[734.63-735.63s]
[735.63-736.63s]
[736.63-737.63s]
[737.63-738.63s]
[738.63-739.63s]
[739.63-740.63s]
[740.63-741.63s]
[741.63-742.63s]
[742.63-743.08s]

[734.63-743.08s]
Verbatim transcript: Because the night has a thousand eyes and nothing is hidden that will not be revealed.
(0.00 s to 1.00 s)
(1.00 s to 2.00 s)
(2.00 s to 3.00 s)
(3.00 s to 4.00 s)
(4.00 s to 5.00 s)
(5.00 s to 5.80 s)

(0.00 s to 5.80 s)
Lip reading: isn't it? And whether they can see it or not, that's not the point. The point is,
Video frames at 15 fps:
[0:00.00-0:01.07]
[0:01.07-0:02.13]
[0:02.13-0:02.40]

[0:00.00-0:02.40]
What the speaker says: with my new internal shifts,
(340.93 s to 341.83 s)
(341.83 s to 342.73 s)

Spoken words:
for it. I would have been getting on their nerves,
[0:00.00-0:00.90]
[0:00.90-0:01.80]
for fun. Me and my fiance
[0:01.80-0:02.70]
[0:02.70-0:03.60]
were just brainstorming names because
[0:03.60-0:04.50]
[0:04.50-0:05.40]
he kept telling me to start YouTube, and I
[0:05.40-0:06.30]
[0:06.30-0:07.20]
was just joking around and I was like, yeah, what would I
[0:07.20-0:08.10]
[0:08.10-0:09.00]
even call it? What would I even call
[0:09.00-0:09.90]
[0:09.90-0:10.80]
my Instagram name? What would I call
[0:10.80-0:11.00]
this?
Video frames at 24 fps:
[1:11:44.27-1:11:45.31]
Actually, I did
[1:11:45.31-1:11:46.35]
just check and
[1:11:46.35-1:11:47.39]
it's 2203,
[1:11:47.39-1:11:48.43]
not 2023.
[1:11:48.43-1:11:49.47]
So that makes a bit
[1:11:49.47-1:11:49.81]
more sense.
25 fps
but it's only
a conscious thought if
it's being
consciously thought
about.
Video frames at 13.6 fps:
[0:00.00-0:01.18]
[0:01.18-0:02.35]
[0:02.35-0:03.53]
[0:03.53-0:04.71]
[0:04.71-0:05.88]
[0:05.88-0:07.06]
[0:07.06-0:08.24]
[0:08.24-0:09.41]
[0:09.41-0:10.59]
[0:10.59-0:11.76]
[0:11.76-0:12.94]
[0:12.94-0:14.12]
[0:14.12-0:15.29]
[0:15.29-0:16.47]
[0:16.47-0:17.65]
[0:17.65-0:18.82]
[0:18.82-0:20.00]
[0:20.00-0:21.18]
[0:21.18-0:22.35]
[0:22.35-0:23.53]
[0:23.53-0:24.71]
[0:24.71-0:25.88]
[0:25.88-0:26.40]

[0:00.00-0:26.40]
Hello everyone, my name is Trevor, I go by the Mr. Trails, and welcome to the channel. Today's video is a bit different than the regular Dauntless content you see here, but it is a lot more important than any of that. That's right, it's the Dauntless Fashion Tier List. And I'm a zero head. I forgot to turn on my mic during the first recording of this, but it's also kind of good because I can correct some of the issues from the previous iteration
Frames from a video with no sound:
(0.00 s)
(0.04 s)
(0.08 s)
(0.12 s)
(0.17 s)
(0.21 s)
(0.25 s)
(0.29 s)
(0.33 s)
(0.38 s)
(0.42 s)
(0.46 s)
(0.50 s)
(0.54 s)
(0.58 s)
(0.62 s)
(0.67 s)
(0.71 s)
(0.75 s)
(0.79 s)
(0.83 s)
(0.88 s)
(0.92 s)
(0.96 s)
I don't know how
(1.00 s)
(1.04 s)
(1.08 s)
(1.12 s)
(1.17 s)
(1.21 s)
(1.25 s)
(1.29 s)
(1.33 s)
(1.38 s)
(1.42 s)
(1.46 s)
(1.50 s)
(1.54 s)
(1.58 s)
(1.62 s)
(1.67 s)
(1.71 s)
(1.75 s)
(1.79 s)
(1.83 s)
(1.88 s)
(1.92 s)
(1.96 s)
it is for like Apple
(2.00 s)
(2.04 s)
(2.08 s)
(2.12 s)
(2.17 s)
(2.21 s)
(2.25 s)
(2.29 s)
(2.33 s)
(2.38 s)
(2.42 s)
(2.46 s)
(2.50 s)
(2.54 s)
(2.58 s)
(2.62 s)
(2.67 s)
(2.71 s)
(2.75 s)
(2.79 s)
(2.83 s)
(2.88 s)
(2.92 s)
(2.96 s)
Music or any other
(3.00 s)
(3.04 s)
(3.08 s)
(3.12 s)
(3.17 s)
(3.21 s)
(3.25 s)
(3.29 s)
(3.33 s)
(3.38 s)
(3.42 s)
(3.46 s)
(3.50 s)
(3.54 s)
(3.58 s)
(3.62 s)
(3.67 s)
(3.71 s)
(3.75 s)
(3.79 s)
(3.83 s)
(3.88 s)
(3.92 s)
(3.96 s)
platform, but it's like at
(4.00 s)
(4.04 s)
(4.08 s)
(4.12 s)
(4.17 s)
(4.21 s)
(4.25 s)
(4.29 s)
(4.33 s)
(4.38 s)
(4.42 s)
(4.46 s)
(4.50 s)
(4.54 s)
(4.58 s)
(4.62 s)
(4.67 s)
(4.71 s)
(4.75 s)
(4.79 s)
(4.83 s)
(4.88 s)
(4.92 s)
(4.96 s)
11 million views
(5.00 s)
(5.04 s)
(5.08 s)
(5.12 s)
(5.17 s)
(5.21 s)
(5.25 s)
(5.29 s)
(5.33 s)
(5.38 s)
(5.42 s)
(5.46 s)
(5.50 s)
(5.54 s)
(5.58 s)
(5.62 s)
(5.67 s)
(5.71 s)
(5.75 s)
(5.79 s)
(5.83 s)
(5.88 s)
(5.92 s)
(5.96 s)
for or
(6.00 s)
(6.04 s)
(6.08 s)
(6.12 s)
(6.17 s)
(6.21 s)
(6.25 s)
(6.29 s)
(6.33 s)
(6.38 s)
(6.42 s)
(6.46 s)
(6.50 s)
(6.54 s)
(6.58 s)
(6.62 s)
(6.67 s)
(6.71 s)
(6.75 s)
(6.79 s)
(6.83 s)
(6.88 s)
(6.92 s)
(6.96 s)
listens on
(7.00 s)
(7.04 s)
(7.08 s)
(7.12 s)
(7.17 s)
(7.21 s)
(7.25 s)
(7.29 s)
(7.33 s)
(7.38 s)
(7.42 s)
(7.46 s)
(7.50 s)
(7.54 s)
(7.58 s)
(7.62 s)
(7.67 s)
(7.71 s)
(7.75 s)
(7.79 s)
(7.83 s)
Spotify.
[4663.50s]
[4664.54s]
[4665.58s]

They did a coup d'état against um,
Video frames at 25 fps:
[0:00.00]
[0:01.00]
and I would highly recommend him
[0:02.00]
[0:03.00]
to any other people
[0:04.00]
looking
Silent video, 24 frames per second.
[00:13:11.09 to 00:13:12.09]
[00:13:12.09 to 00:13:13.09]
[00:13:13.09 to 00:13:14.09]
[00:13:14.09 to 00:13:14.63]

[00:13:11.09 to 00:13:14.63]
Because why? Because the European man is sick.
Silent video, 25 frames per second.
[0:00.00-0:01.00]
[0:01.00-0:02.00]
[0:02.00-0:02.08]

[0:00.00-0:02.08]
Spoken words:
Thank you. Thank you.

> [What is needed]:
Please make an exact copy of each record.

> [Result of the task]:
[734.63-735.63s]
[735.63-736.63s]
[736.63-737.63s]
[737.63-738.63s]
[738.63-739.63s]
[739.63-740.63s]
[740.63-741.63s]
[741.63-742.63s]
[742.63-743.08s]

[734.63-743.08s]
Verbatim transcript: Because the night has a thousand eyes and nothing is hidden that will not be revealed.
(0.00 s to 1.00 s)
(1.00 s to 2.00 s)
(2.00 s to 3.00 s)
(3.00 s to 4.00 s)
(4.00 s to 5.00 s)
(5.00 s to 5.80 s)

(0.00 s to 5.80 s)
Lip reading: isn't it? And whether they can see it or not, that's not the point. The point is,
Video frames at 15 fps:
[0:00.00-0:01.07]
[0:01.07-0:02.13]
[0:02.13-0:02.40]

[0:00.00-0:02.40]
What the speaker says: with my new internal shifts,
(340.93 s to 341.83 s)
(341.83 s to 342.73 s)

Spoken words:
for it. I would have been getting on their nerves,
[0:00.00-0:00.90]
[0:00.90-0:01.80]
for fun. Me and my fiance
[0:01.80-0:02.70]
[0:02.70-0:03.60]
were just brainstorming names because
[0:03.60-0:04.50]
[0:04.50-0:05.40]
he kept telling me to start YouTube, and I
[0:05.40-0:06.30]
[0:06.30-0:07.20]
was just joking around and I was like, yeah, what would I
[0:07.20-0:08.10]
[0:08.10-0:09.00]
even call it? What would I even call
[0:09.00-0:09.90]
[0:09.90-0:10.80]
my Instagram name? What would I call
[0:10.80-0:11.00]
this?
Video frames at 24 fps:
[1:11:44.27-1:11:45.31]
Actually, I did
[1:11:45.31-1:11:46.35]
just check and
[1:11:46.35-1:11:47.39]
it's 2203,
[1:11:47.39-1:11:48.43]
not 2023.
[1:11:48.43-1:11:49.47]
So that makes a bit
[1:11:49.47-1:11:49.81]
more sense.
25 fps
but it's only
a conscious thought if
it's being
consciously thought
about.
Video frames at 13.6 fps:
[0:00.00-0:01.18]
[0:01.18-0:02.35]
[0:02.35-0:03.53]
[0:03.53-0:04.71]
[0:04.71-0:05.88]
[0:05.88-0:07.06]
[0:07.06-0:08.24]
[0:08.24-0:09.41]
[0:09.41-0:10.59]
[0:10.59-0:11.76]
[0:11.76-0:12.94]
[0:12.94-0:14.12]
[0:14.12-0:15.29]
[0:15.29-0:16.47]
[0:16.47-0:17.65]
[0:17.65-0:18.82]
[0:18.82-0:20.00]
[0:20.00-0:21.18]
[0:21.18-0:22.35]
[0:22.35-0:23.53]
[0:23.53-0:24.71]
[0:24.71-0:25.88]
[0:25.88-0:26.40]

[0:00.00-0:26.40]
Hello everyone, my name is Trevor, I go by the Mr. Trails, and welcome to the channel. Today's video is a bit different than the regular Dauntless content you see here, but it is a lot more important than any of that. That's right, it's the Dauntless Fashion Tier List. And I'm a zero head. I forgot to turn on my mic during the first recording of this, but it's also kind of good because I can correct some of the issues from the previous iteration
Frames from a video with no sound:
(0.00 s)
(0.04 s)
(0.08 s)
(0.12 s)
(0.17 s)
(0.21 s)
(0.25 s)
(0.29 s)
(0.33 s)
(0.38 s)
(0.42 s)
(0.46 s)
(0.50 s)
(0.54 s)
(0.58 s)
(0.62 s)
(0.67 s)
(0.71 s)
(0.75 s)
(0.79 s)
(0.83 s)
(0.88 s)
(0.92 s)
(0.96 s)
I don't know how
(1.00 s)
(1.04 s)
(1.08 s)
(1.12 s)
(1.17 s)
(1.21 s)
(1.25 s)
(1.29 s)
(1.33 s)
(1.38 s)
(1.42 s)
(1.46 s)
(1.50 s)
(1.54 s)
(1.58 s)
(1.62 s)
(1.67 s)
(1.71 s)
(1.75 s)
(1.79 s)
(1.83 s)
(1.88 s)
(1.92 s)
(1.96 s)
it is for like Apple
(2.00 s)
(2.04 s)
(2.08 s)
(2.12 s)
(2.17 s)
(2.21 s)
(2.25 s)
(2.29 s)
(2.33 s)
(2.38 s)
(2.42 s)
(2.46 s)
(2.50 s)
(2.54 s)
(2.58 s)
(2.62 s)
(2.67 s)
(2.71 s)
(2.75 s)
(2.79 s)
(2.83 s)
(2.88 s)
(2.92 s)
(2.96 s)
Music or any other
(3.00 s)
(3.04 s)
(3.08 s)
(3.12 s)
(3.17 s)
(3.21 s)
(3.25 s)
(3.29 s)
(3.33 s)
(3.38 s)
(3.42 s)
(3.46 s)
(3.50 s)
(3.54 s)
(3.58 s)
(3.62 s)
(3.67 s)
(3.71 s)
(3.75 s)
(3.79 s)
(3.83 s)
(3.88 s)
(3.92 s)
(3.96 s)
platform, but it's like at
(4.00 s)
(4.04 s)
(4.08 s)
(4.12 s)
(4.17 s)
(4.21 s)
(4.25 s)
(4.29 s)
(4.33 s)
(4.38 s)
(4.42 s)
(4.46 s)
(4.50 s)
(4.54 s)
(4.58 s)
(4.62 s)
(4.67 s)
(4.71 s)
(4.75 s)
(4.79 s)
(4.83 s)
(4.88 s)
(4.92 s)
(4.96 s)
11 million views
(5.00 s)
(5.04 s)
(5.08 s)
(5.12 s)
(5.17 s)
(5.21 s)
(5.25 s)
(5.29 s)
(5.33 s)
(5.38 s)
(5.42 s)
(5.46 s)
(5.50 s)
(5.54 s)
(5.58 s)
(5.62 s)
(5.67 s)
(5.71 s)
(5.75 s)
(5.79 s)
(5.83 s)
(5.88 s)
(5.92 s)
(5.96 s)
for or
(6.00 s)
(6.04 s)
(6.08 s)
(6.12 s)
(6.17 s)
(6.21 s)
(6.25 s)
(6.29 s)
(6.33 s)
(6.38 s)
(6.42 s)
(6.46 s)
(6.50 s)
(6.54 s)
(6.58 s)
(6.62 s)
(6.67 s)
(6.71 s)
(6.75 s)
(6.79 s)
(6.83 s)
(6.88 s)
(6.92 s)
(6.96 s)
listens on
(7.00 s)
(7.04 s)
(7.08 s)
(7.12 s)
(7.17 s)
(7.21 s)
(7.25 s)
(7.29 s)
(7.33 s)
(7.38 s)
(7.42 s)
(7.46 s)
(7.50 s)
(7.54 s)
(7.58 s)
(7.62 s)
(7.67 s)
(7.71 s)
(7.75 s)
(7.79 s)
(7.83 s)
Spotify.
[4663.50s]
[4664.54s]
[4665.58s]

They did a coup d'état against um,
Video frames at 25 fps:
[0:00.00]
[0:01.00]
and I would highly recommend him
[0:02.00]
[0:03.00]
to any other people
[0:04.00]
looking
Silent video, 24 frames per second.
[00:13:11.09 to 00:13:12.09]
[00:13:12.09 to 00:13:13.09]
[00:13:13.09 to 00:13:14.09]
[00:13:14.09 to 00:13:14.63]

[00:13:11.09 to 00:13:14.63]
Because why? Because the European man is sick.
Silent video, 25 frames per second.
[0:00.00-0:01.00]
[0:01.00-0:02.00]
[0:02.00-0:02.08]

[0:00.00-0:02.08]
Spoken words:
Thank you. Thank you.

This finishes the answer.